Star Trek in the real world

From the Edmonton Journal:
A team of Vancouver-based scientists have created a hand-held device that will help doctors diagnose sick patients in a quick test that identifies the bugs patients are carrying by separating human DNA from virus DNA.

Finding a virus's DNA from a throat-swab test is similar to "looking for a needle in a haystack," says Andre Marziali, a physics professor at the University of British Columbia, because the sample is crowded with human DNA. He and his team are hoping his medical "tricorder" invention — a portable, battery-powered device that can pinpoint the specific DNA signature of the virus — will help the medical community.

"Researchers often can't identify viruses that are infecting someone because of the amount of human DNA in the background. That is exactly the situation they're in now," Marziali said. "What this can do is it can pick out specific DNA sequences for analysis. This is huge.

"We have an incredible ability to reject background DNA."

Marziali's work was recognized as one of nine UBC advances that will "transform" the world in the university's Next Big Thing in 2011 report. His team is still developing the technology by testing accuracy and speed, but they anticipate the tricorder could be available in as early as three years if they obtain appropriate funding.

The device will have various ways of taking samples from patients — such as blood tests or throat swabs — that can be placed in the main instrument for real-time analysis.

Marziali couldn't suggest a cost estimate for the tricorder, but noted its success depended on being inexpensive because users would need to buy cartridges to hold samples.

The device is developed using the similar technology to the Aurora, a machine used by forensics researchers to extract DNA from the dirtiest of samples, including dirt and tar.

Marziali is president of Boreal Genomics, a company that currently sells the Aurora.

Marziali and his colleague, Lorne Whitehead, co-invented the computer-sized product — which was also used by RCMP to test forensics samples — in 2009. He said the researchers are the first to use electric fields to clean and untangle DNA.

Doctors are about 70 per cent accurate when diagnosing patients during flu season, which is why the tricorder's accuracy would be extremely beneficial, said Dr.
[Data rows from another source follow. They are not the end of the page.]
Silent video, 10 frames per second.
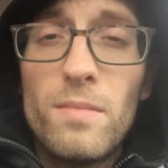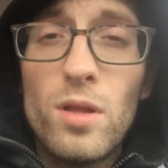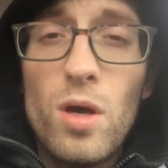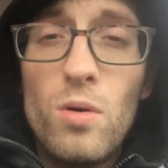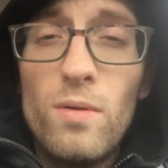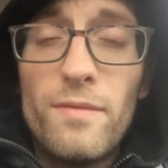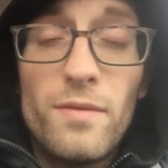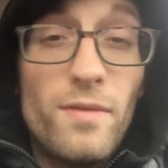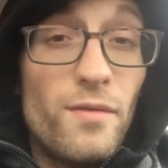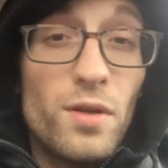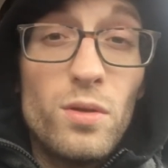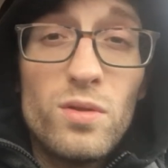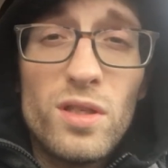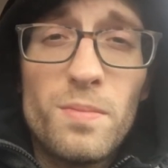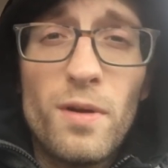below if you've ever used
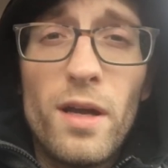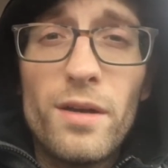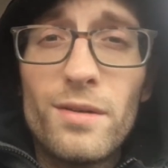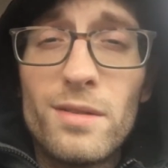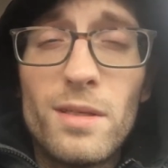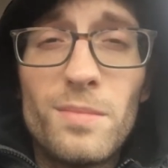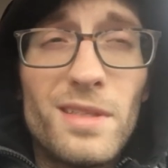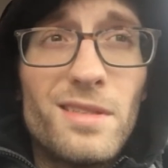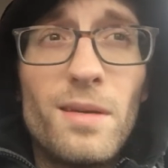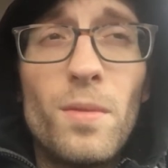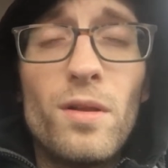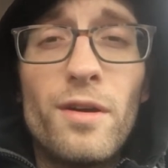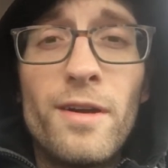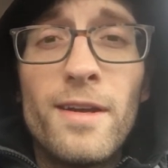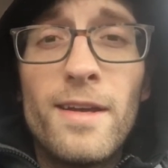this product or something similar
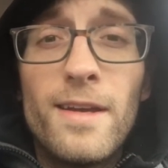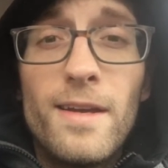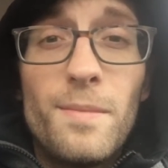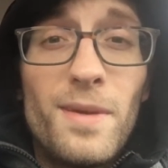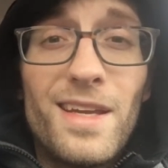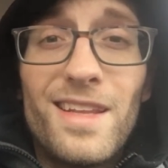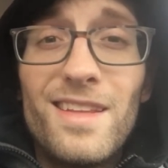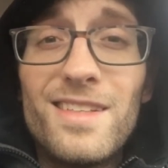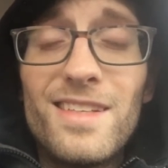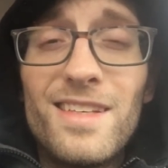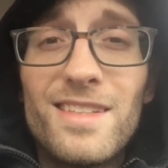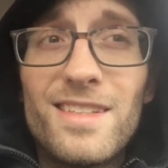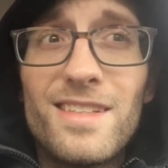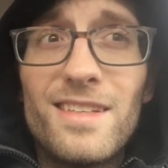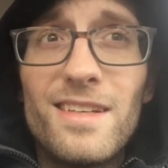but again this
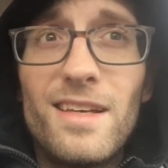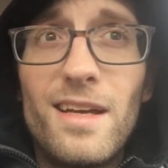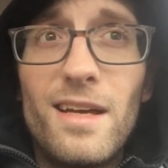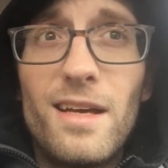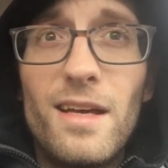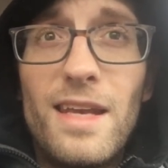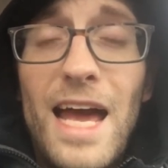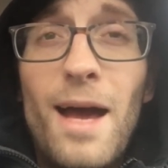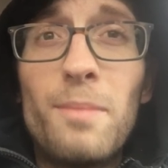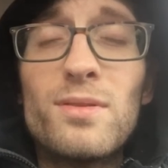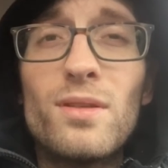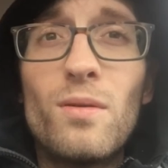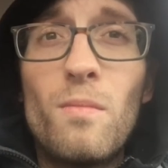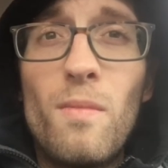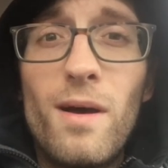is an
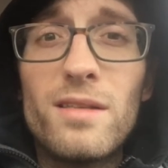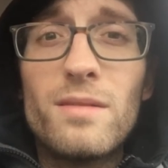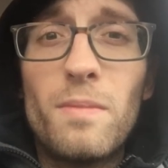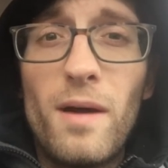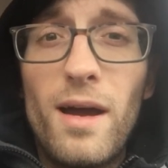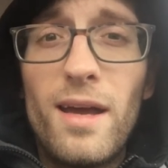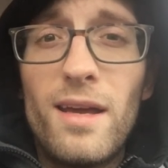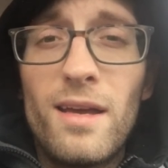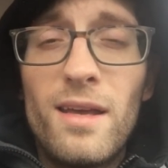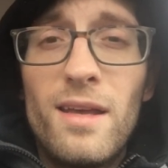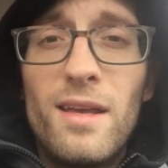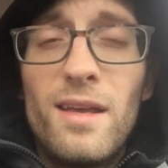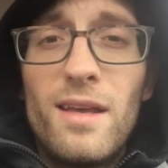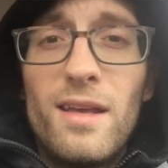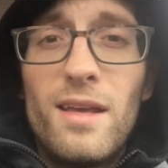absolute must buy
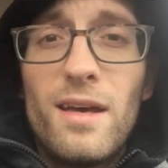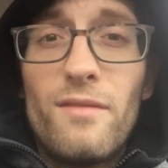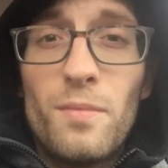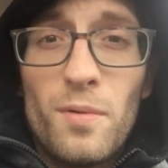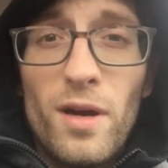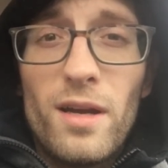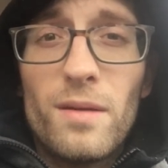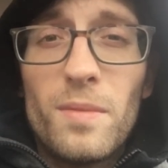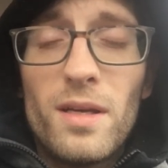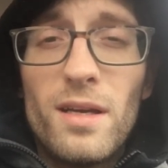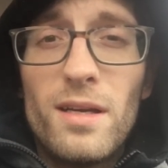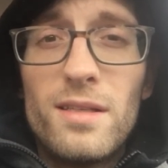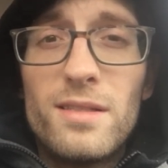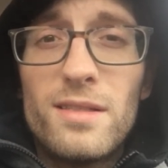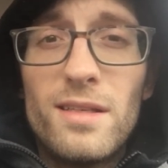of a product
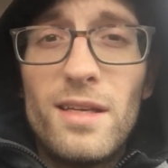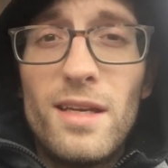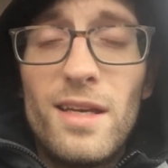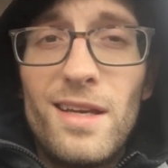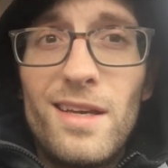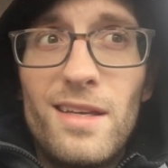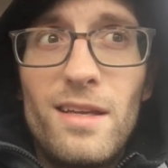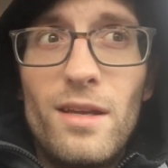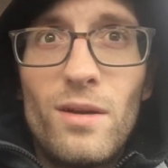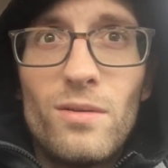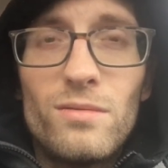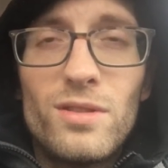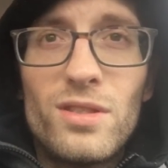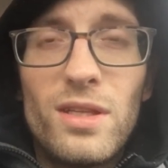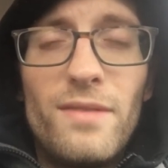because you know,
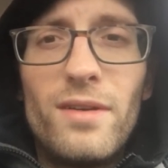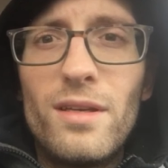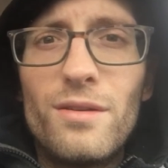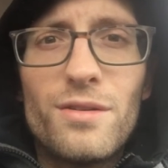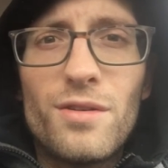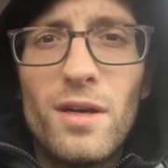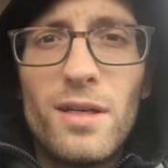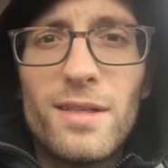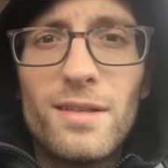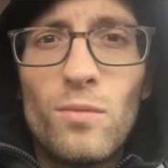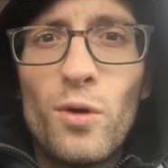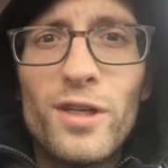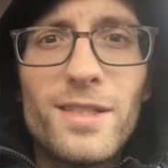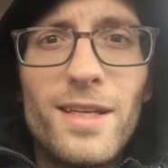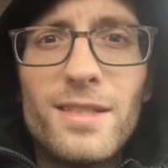just leave it in your trunk.
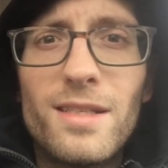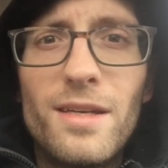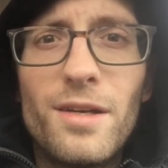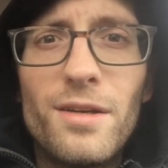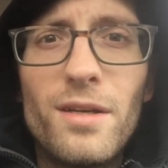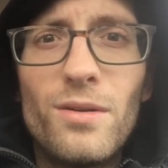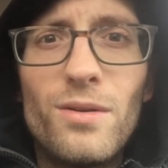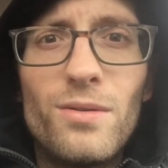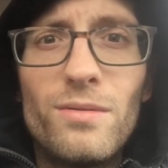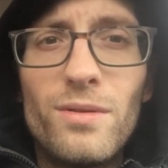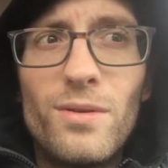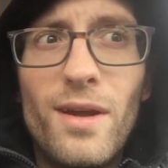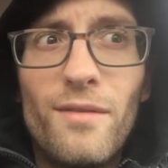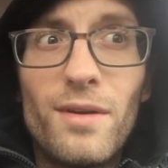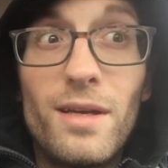Worst case scenario, you, you
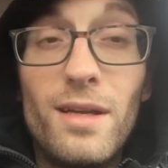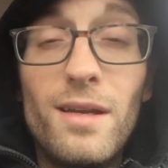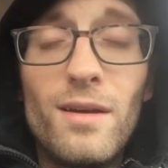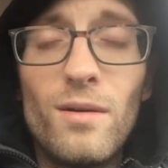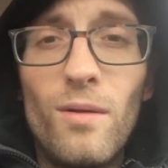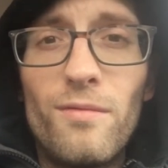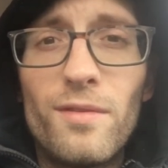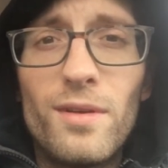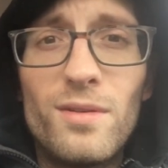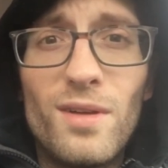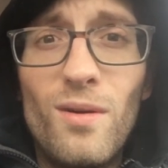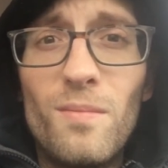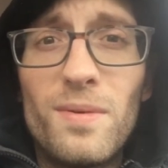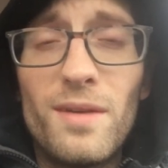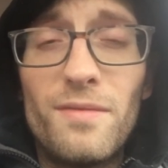never need it. Hopefully you
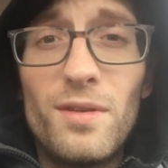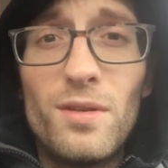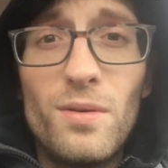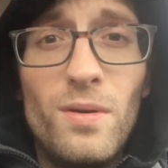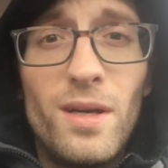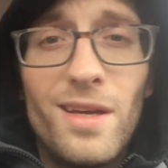don't, but if you do,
Don Low, chief microbiologist at Toronto's Mount Sinai Hospital.

"There's no question it would be useful to the medical community," he said. "It would have an incredible use at the front line as a utility in doctors' offices, walk-in clinics and in the emergency department."

Three influenza strains — including H3N2 — are currently circulating across the country this flu season and Low said symptoms can be extremely similar, making diagnosing and determining appropriate treatments — from bed rest to antibiotics — a challenge.
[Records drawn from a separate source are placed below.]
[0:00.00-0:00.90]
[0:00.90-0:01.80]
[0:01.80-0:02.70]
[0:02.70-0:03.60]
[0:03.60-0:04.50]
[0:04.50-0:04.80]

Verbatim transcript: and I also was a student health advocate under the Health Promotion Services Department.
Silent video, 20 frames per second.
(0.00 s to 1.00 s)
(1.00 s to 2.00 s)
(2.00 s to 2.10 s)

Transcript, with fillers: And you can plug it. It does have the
"If a patient comes in with a sore throat, fever or cough, there's a good likelihood it's influenza. But we don't know if it's influenza A, or influenza B, or if it's one of the viruses circulating. These different kinds of viruses are closely related to each other," Low says.
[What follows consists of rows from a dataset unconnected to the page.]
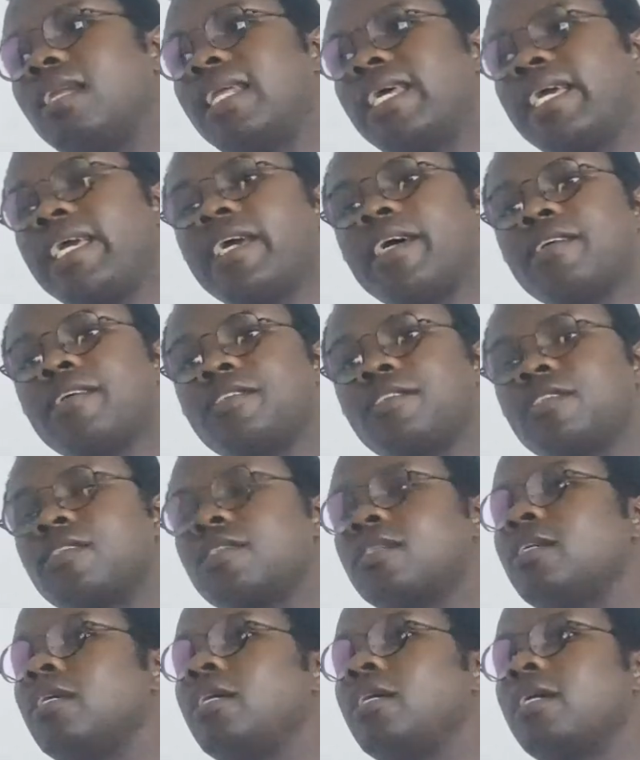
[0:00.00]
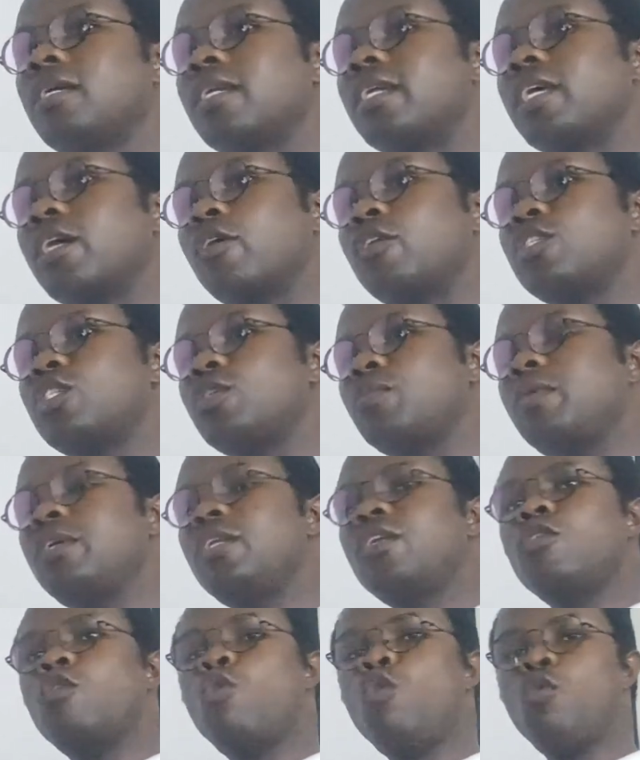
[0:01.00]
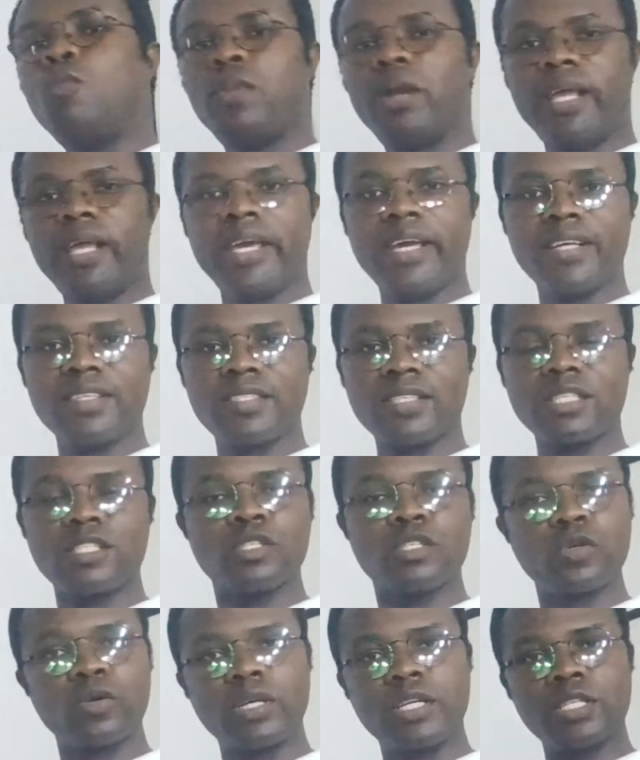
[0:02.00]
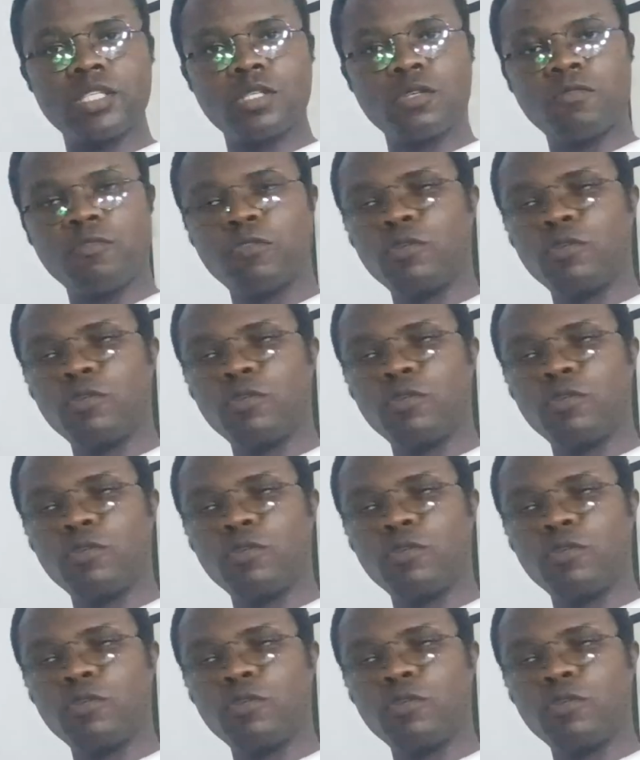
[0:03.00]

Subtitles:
layers, there are going to be the hoop layers, and so on and so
"It's really empiricism, and only if you're lucky will you get a laboratory test to confirm for deny it," he added, noting that samples taken to a lab could leave doctors waiting up to five days before results are received. "By that point, you've decided how to manage that patient. With 70 per cent sensitivity, you're misdiagnosing."

Low said the device would also help doctors quickly discover if their patients have sexually transmitted diseases or other infections, aside from the common cold or flu.

For his part, Marziali is convinced the device would also be of use in other markets — such as security and pandemic control — and in remote areas where access to doctors and hospitals are limited.
A Medical Tricorder... how cool is that??